- Your goal -
Retype each record below word for word, pictures excluded.

(Collection entries)
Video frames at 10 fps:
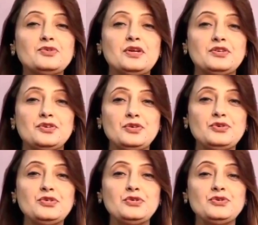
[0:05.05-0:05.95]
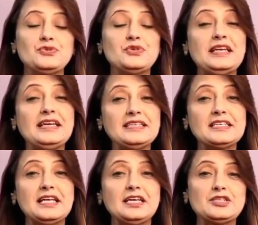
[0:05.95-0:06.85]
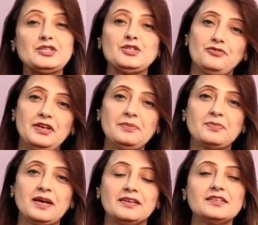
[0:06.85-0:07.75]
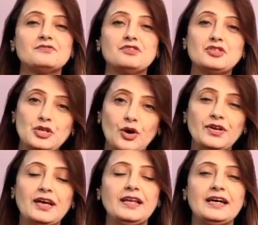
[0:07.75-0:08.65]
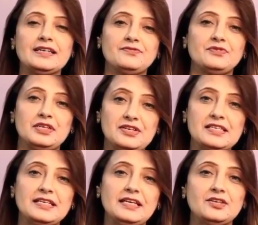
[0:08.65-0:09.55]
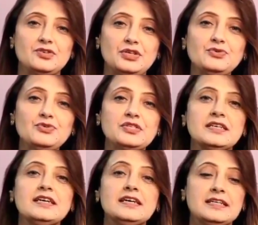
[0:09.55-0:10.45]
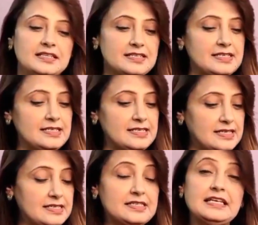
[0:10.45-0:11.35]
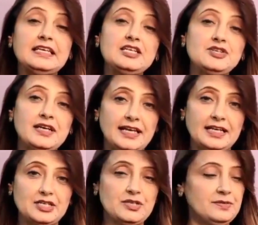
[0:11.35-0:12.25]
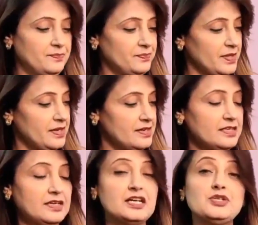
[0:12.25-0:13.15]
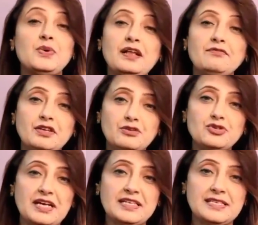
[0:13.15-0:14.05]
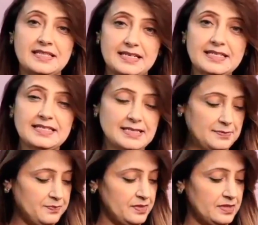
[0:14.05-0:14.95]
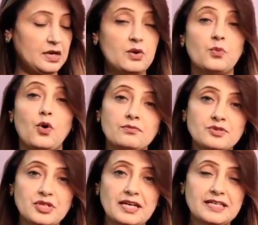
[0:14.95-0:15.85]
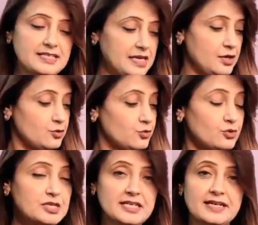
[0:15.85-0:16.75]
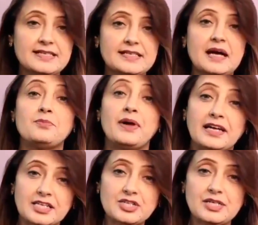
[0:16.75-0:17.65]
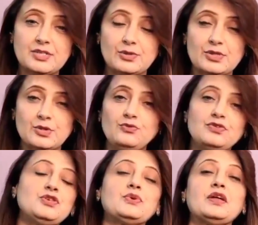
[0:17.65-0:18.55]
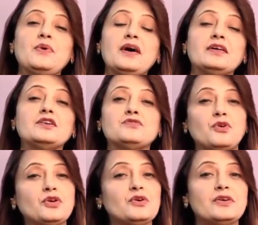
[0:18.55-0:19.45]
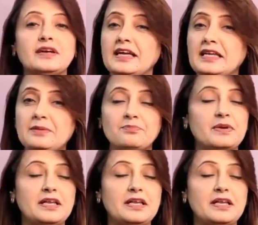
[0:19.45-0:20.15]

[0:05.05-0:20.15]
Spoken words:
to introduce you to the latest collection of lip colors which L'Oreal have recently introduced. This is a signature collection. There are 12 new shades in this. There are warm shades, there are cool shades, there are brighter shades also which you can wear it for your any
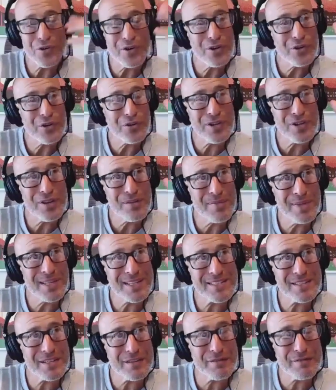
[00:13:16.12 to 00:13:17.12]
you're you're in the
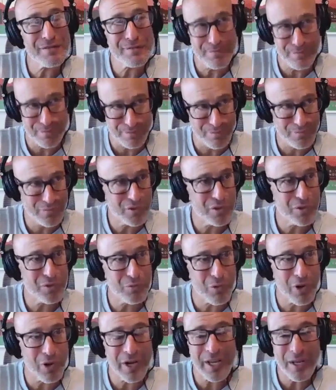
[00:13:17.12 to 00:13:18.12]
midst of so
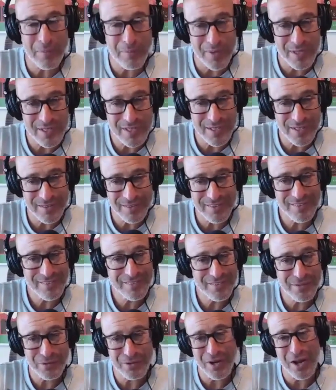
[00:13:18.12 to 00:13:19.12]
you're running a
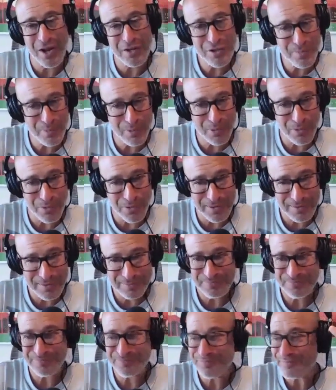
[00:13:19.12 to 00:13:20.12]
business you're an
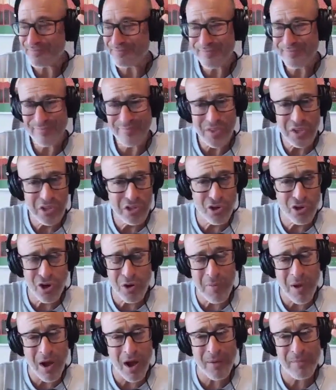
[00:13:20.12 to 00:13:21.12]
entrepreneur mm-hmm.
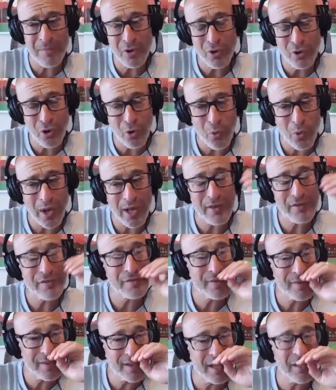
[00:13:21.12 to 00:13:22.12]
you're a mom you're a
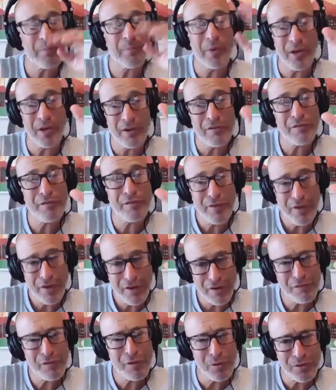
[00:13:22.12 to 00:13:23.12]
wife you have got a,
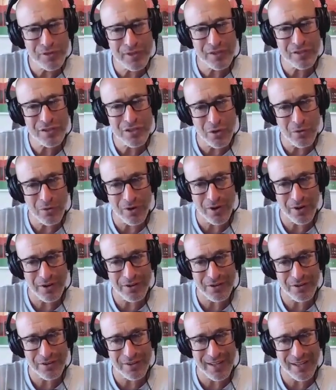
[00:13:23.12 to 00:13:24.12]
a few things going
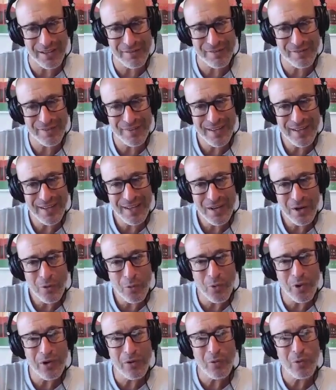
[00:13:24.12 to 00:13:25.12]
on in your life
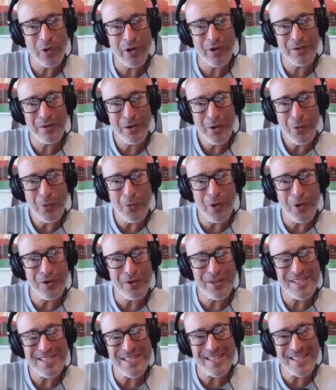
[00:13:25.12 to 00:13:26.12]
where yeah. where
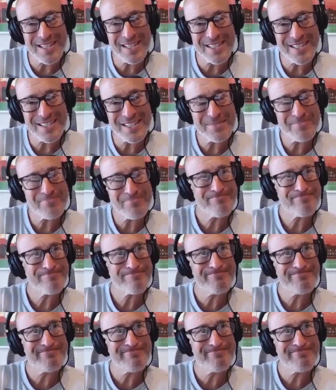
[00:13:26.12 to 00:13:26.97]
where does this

- The answer -
Video frames at 10 fps:
[0:05.05-0:05.95]
[0:05.95-0:06.85]
[0:06.85-0:07.75]
[0:07.75-0:08.65]
[0:08.65-0:09.55]
[0:09.55-0:10.45]
[0:10.45-0:11.35]
[0:11.35-0:12.25]
[0:12.25-0:13.15]
[0:13.15-0:14.05]
[0:14.05-0:14.95]
[0:14.95-0:15.85]
[0:15.85-0:16.75]
[0:16.75-0:17.65]
[0:17.65-0:18.55]
[0:18.55-0:19.45]
[0:19.45-0:20.15]

[0:05.05-0:20.15]
Spoken words:
to introduce you to the latest collection of lip colors which L'Oreal have recently introduced. This is a signature collection. There are 12 new shades in this. There are warm shades, there are cool shades, there are brighter shades also which you can wear it for your any
[00:13:16.12 to 00:13:17.12]
you're you're in the
[00:13:17.12 to 00:13:18.12]
midst of so
[00:13:18.12 to 00:13:19.12]
you're running a
[00:13:19.12 to 00:13:20.12]
business you're an
[00:13:20.12 to 00:13:21.12]
entrepreneur mm-hmm.
[00:13:21.12 to 00:13:22.12]
you're a mom you're a
[00:13:22.12 to 00:13:23.12]
wife you have got a,
[00:13:23.12 to 00:13:24.12]
a few things going
[00:13:24.12 to 00:13:25.12]
on in your life
[00:13:25.12 to 00:13:26.12]
where yeah. where
[00:13:26.12 to 00:13:26.97]
where does this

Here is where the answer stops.